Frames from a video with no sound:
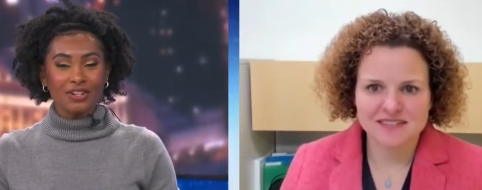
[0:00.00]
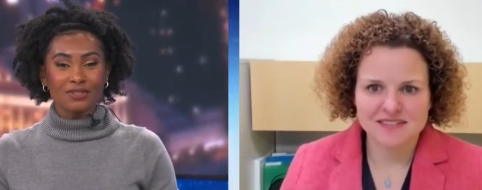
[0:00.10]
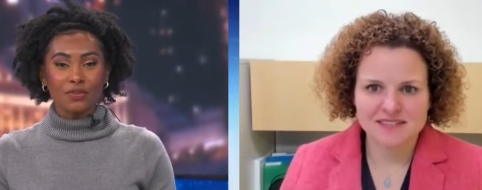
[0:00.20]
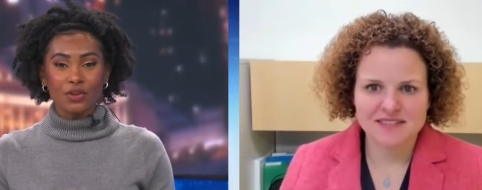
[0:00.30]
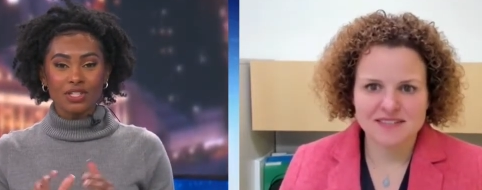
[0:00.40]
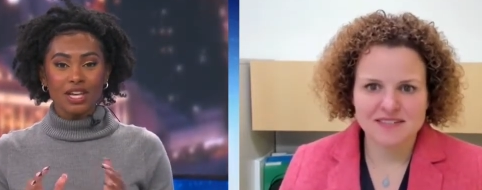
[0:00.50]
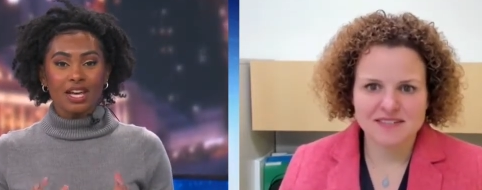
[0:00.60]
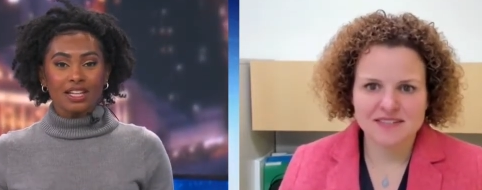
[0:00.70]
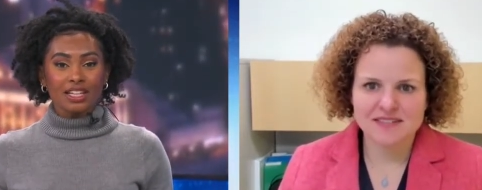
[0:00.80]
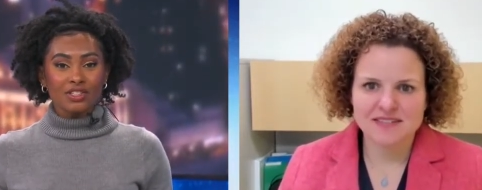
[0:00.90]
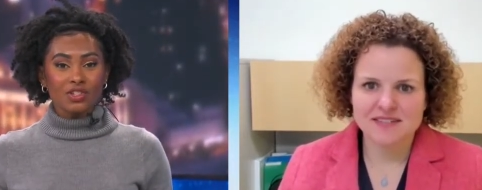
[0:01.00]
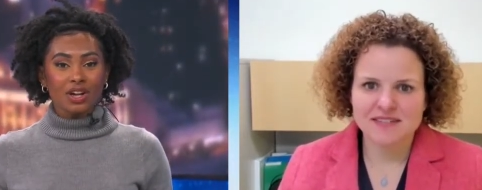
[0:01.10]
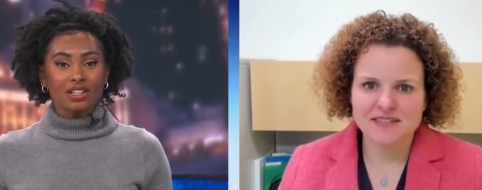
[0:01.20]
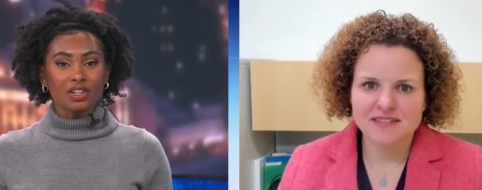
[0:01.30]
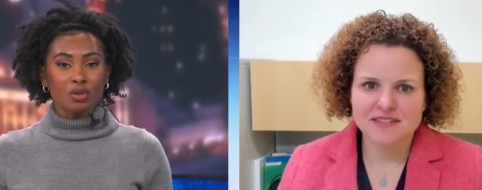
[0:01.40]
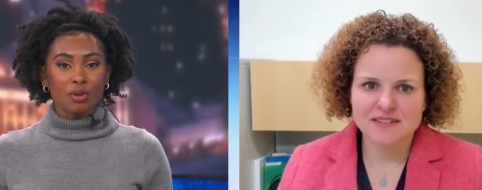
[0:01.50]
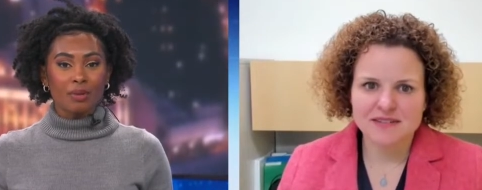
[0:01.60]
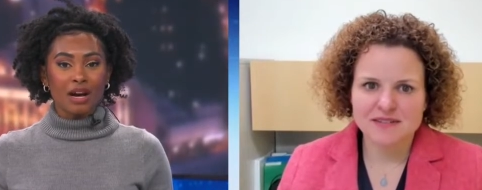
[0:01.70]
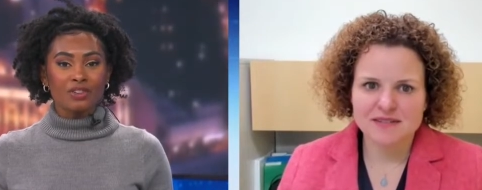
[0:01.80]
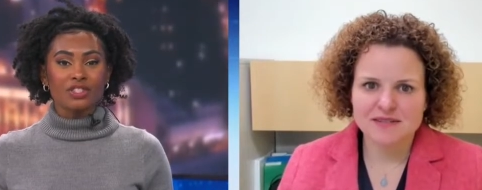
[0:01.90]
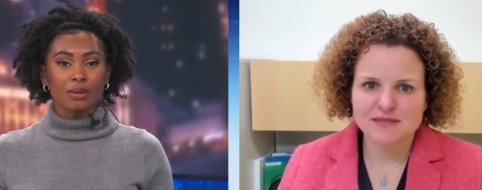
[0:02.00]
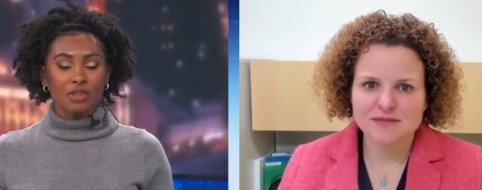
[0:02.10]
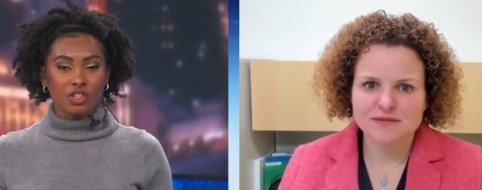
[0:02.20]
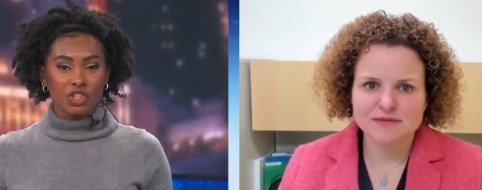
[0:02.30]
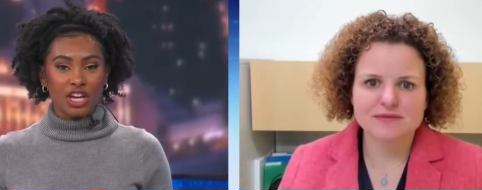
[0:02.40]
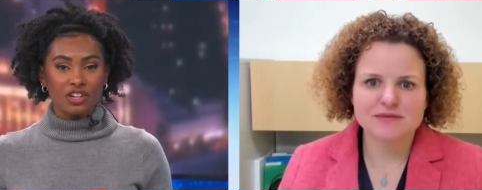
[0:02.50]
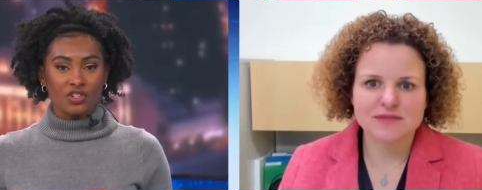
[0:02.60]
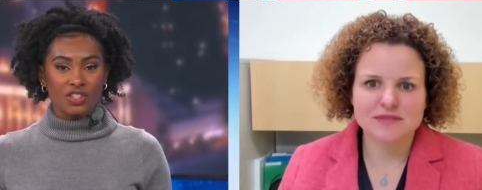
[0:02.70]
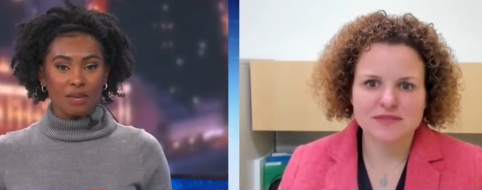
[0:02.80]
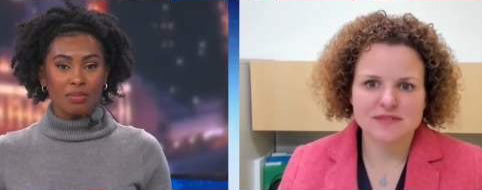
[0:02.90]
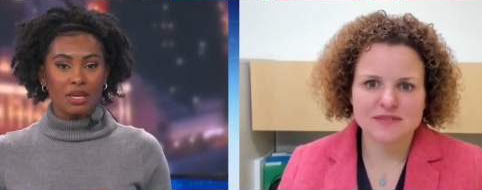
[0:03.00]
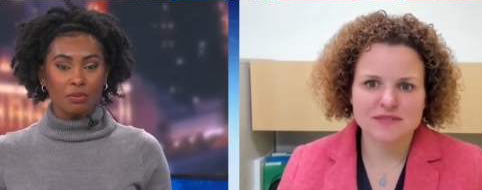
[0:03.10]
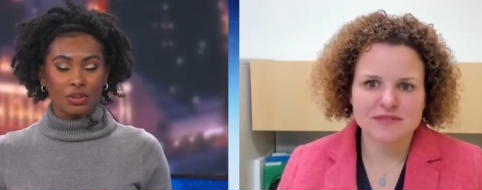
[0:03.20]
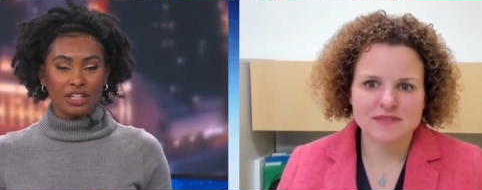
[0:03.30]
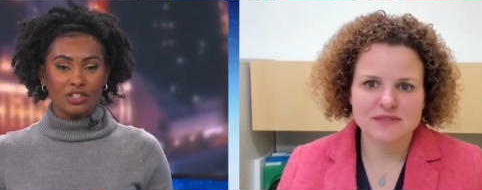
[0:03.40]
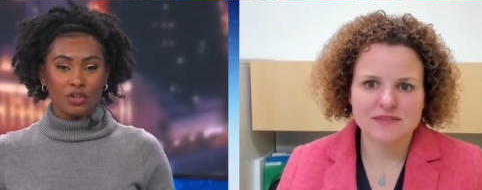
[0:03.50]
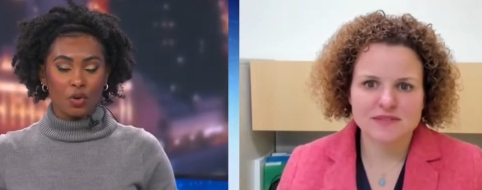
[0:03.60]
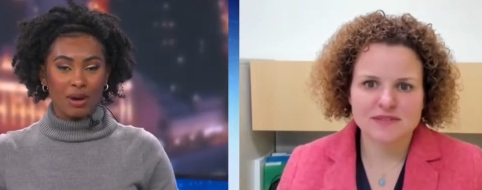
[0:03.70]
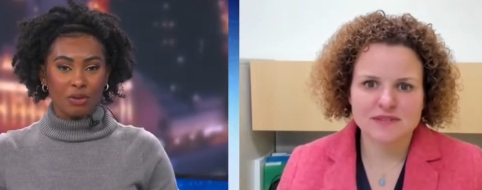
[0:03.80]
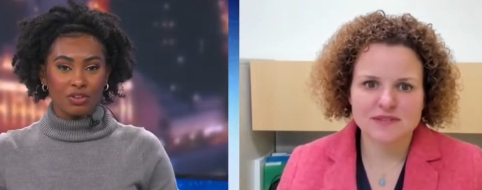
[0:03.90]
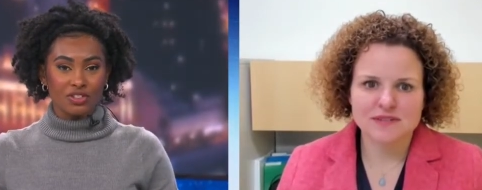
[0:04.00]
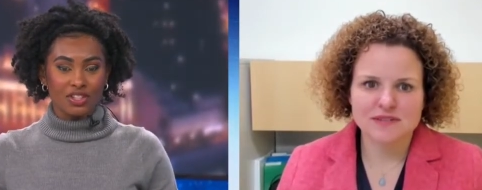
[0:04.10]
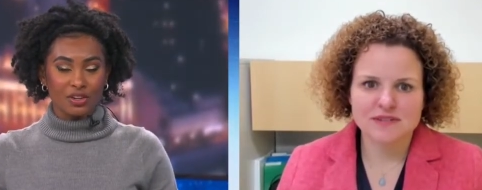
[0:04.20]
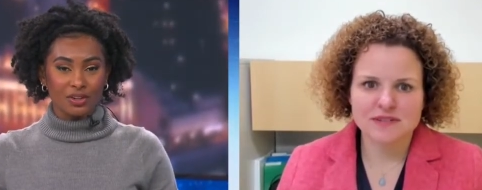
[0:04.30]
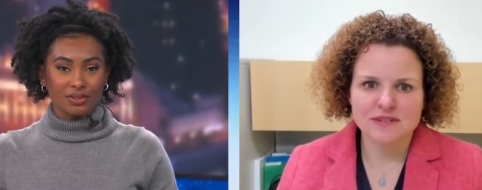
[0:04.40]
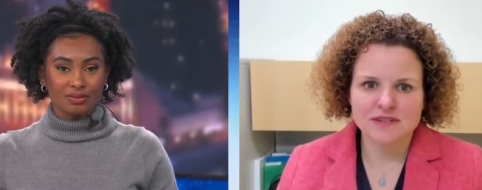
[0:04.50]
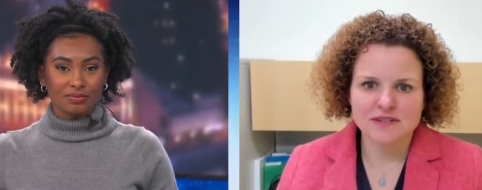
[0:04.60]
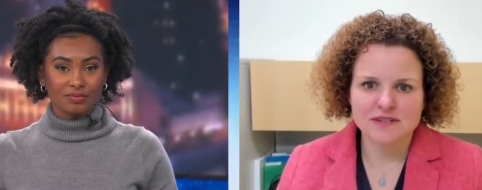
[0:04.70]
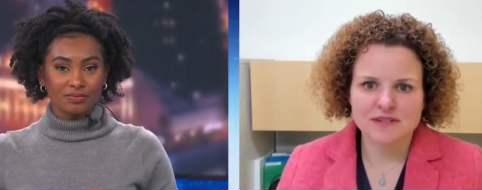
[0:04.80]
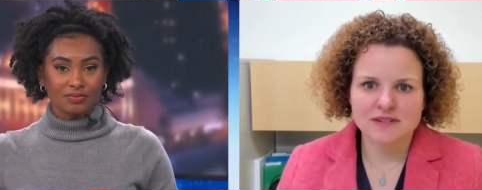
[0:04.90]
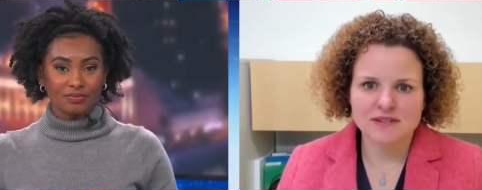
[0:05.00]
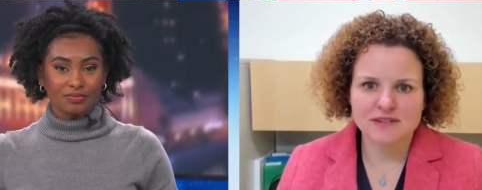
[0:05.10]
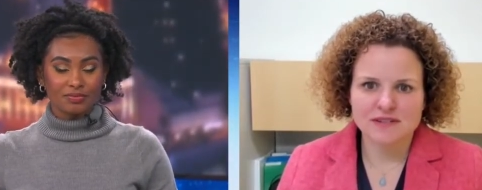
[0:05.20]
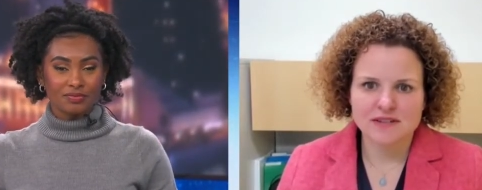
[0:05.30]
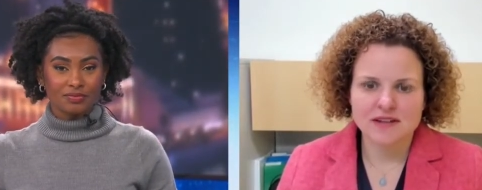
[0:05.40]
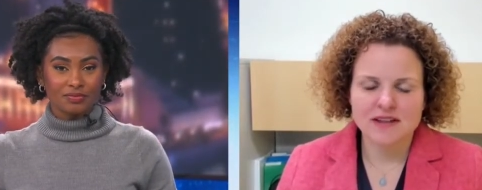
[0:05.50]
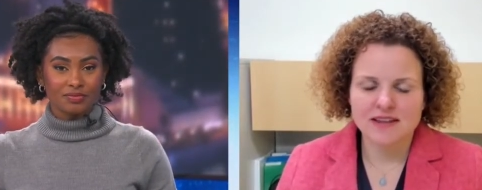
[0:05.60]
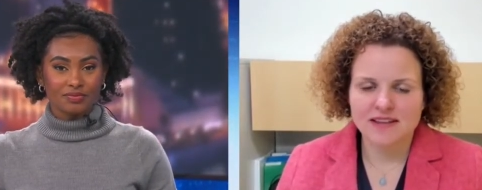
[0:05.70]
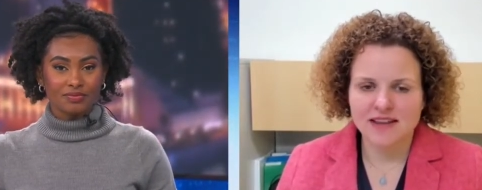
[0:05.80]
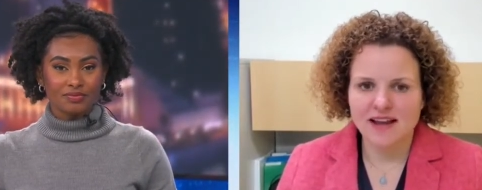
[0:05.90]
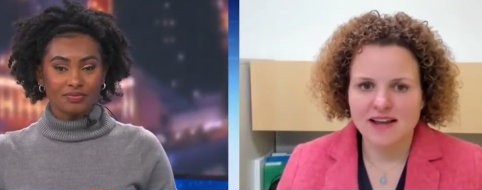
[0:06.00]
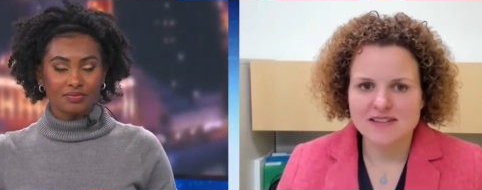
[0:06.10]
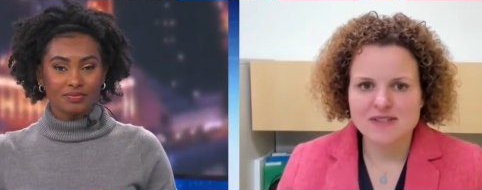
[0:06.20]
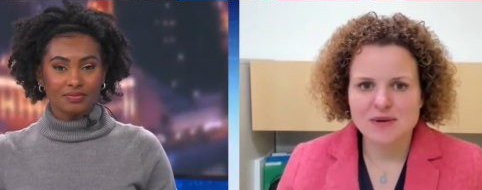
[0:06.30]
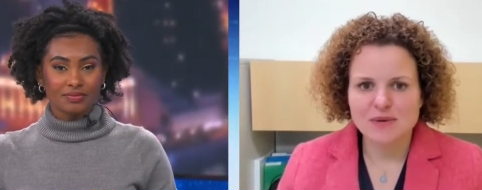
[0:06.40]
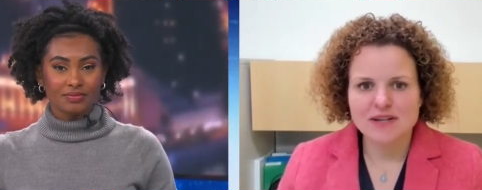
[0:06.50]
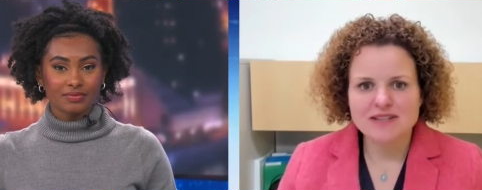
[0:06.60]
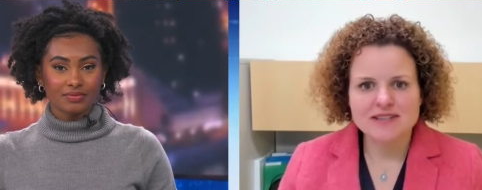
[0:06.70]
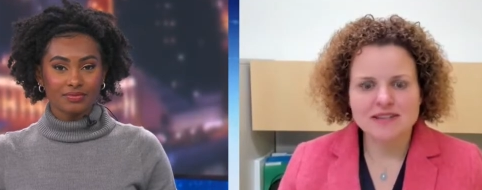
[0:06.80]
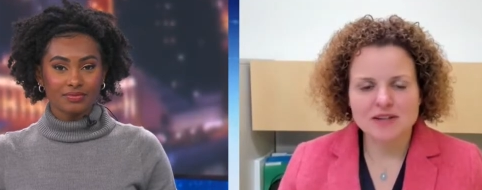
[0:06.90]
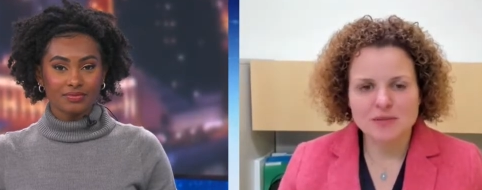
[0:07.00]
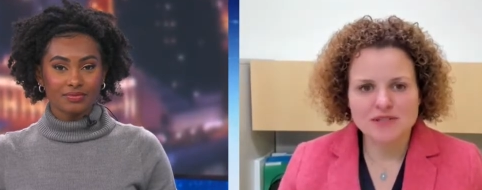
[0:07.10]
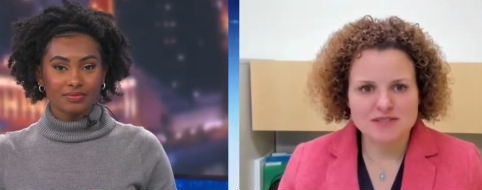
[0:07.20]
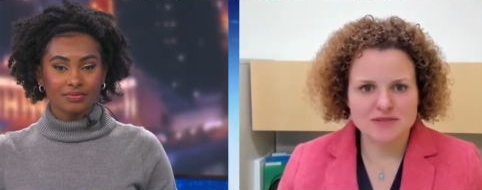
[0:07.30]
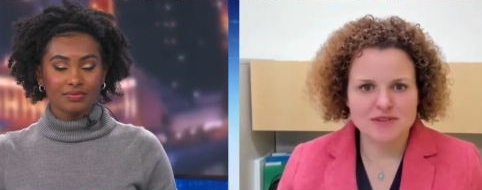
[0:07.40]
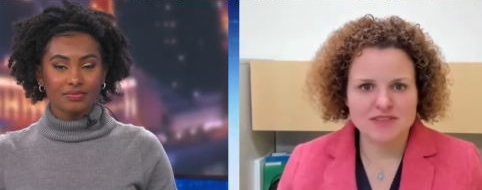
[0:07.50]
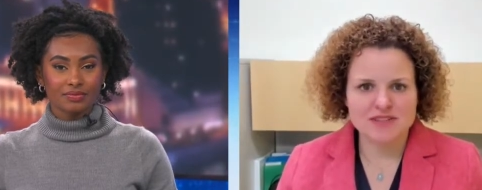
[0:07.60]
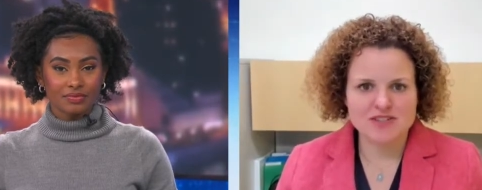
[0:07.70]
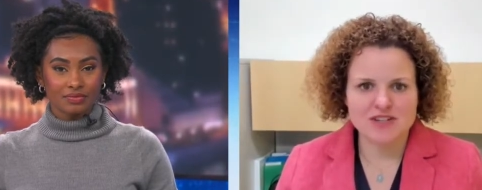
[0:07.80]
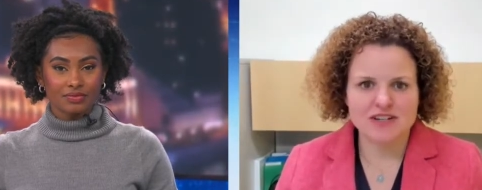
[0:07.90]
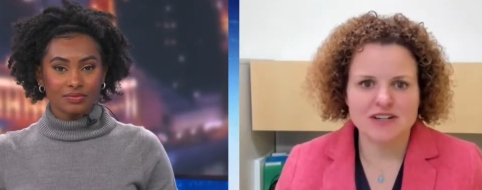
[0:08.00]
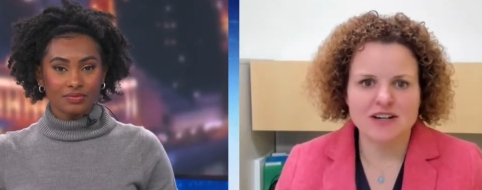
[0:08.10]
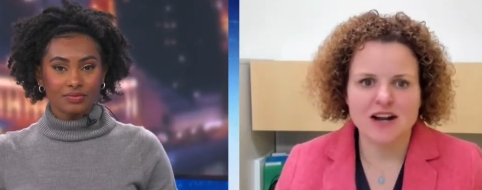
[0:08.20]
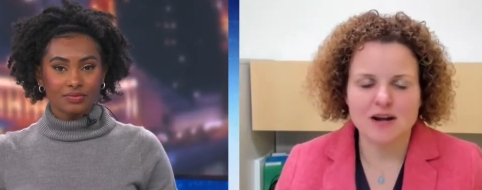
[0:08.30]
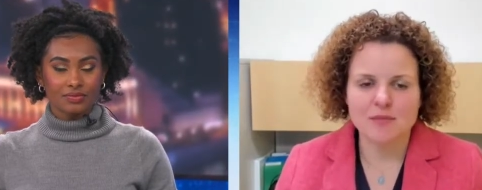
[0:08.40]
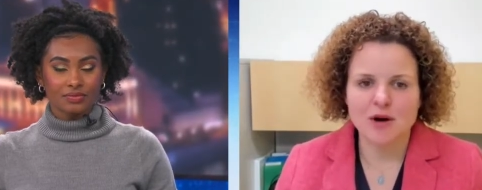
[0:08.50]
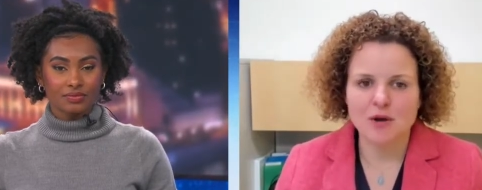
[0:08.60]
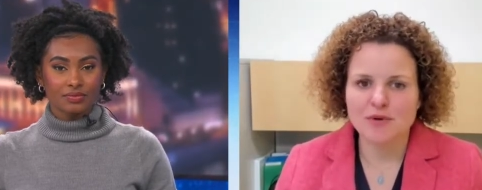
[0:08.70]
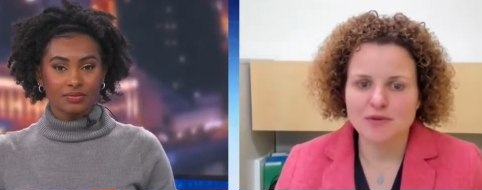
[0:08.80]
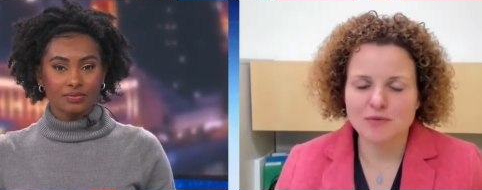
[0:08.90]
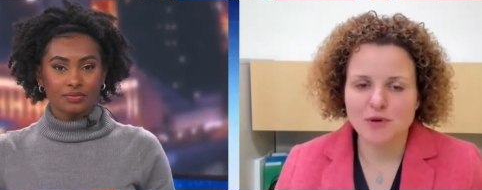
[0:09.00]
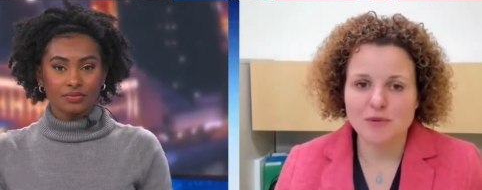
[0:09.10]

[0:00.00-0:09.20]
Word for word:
Speaker 1: First, let's talk a little bit about some of the changes that people need to know about this year.
Speaker 2: Yeah, so it is a little bit different this year. Um, open enrollment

○ ○ ○ ○ ○ ○ ○

• **About this exercise**
Leaving the pictures aside, output each entry above exactly as written.

• **Task response**
Frames from a video with no sound:
[0:00.00]
[0:00.10]
[0:00.20]
[0:00.30]
[0:00.40]
[0:00.50]
[0:00.60]
[0:00.70]
[0:00.80]
[0:00.90]
[0:01.00]
[0:01.10]
[0:01.20]
[0:01.30]
[0:01.40]
[0:01.50]
[0:01.60]
[0:01.70]
[0:01.80]
[0:01.90]
[0:02.00]
[0:02.10]
[0:02.20]
[0:02.30]
[0:02.40]
[0:02.50]
[0:02.60]
[0:02.70]
[0:02.80]
[0:02.90]
[0:03.00]
[0:03.10]
[0:03.20]
[0:03.30]
[0:03.40]
[0:03.50]
[0:03.60]
[0:03.70]
[0:03.80]
[0:03.90]
[0:04.00]
[0:04.10]
[0:04.20]
[0:04.30]
[0:04.40]
[0:04.50]
[0:04.60]
[0:04.70]
[0:04.80]
[0:04.90]
[0:05.00]
[0:05.10]
[0:05.20]
[0:05.30]
[0:05.40]
[0:05.50]
[0:05.60]
[0:05.70]
[0:05.80]
[0:05.90]
[0:06.00]
[0:06.10]
[0:06.20]
[0:06.30]
[0:06.40]
[0:06.50]
[0:06.60]
[0:06.70]
[0:06.80]
[0:06.90]
[0:07.00]
[0:07.10]
[0:07.20]
[0:07.30]
[0:07.40]
[0:07.50]
[0:07.60]
[0:07.70]
[0:07.80]
[0:07.90]
[0:08.00]
[0:08.10]
[0:08.20]
[0:08.30]
[0:08.40]
[0:08.50]
[0:08.60]
[0:08.70]
[0:08.80]
[0:08.90]
[0:09.00]
[0:09.10]

[0:00.00-0:09.20]
Word for word:
Speaker 1: First, let's talk a little bit about some of the changes that people need to know about this year.
Speaker 2: Yeah, so it is a little bit different this year. Um, open enrollment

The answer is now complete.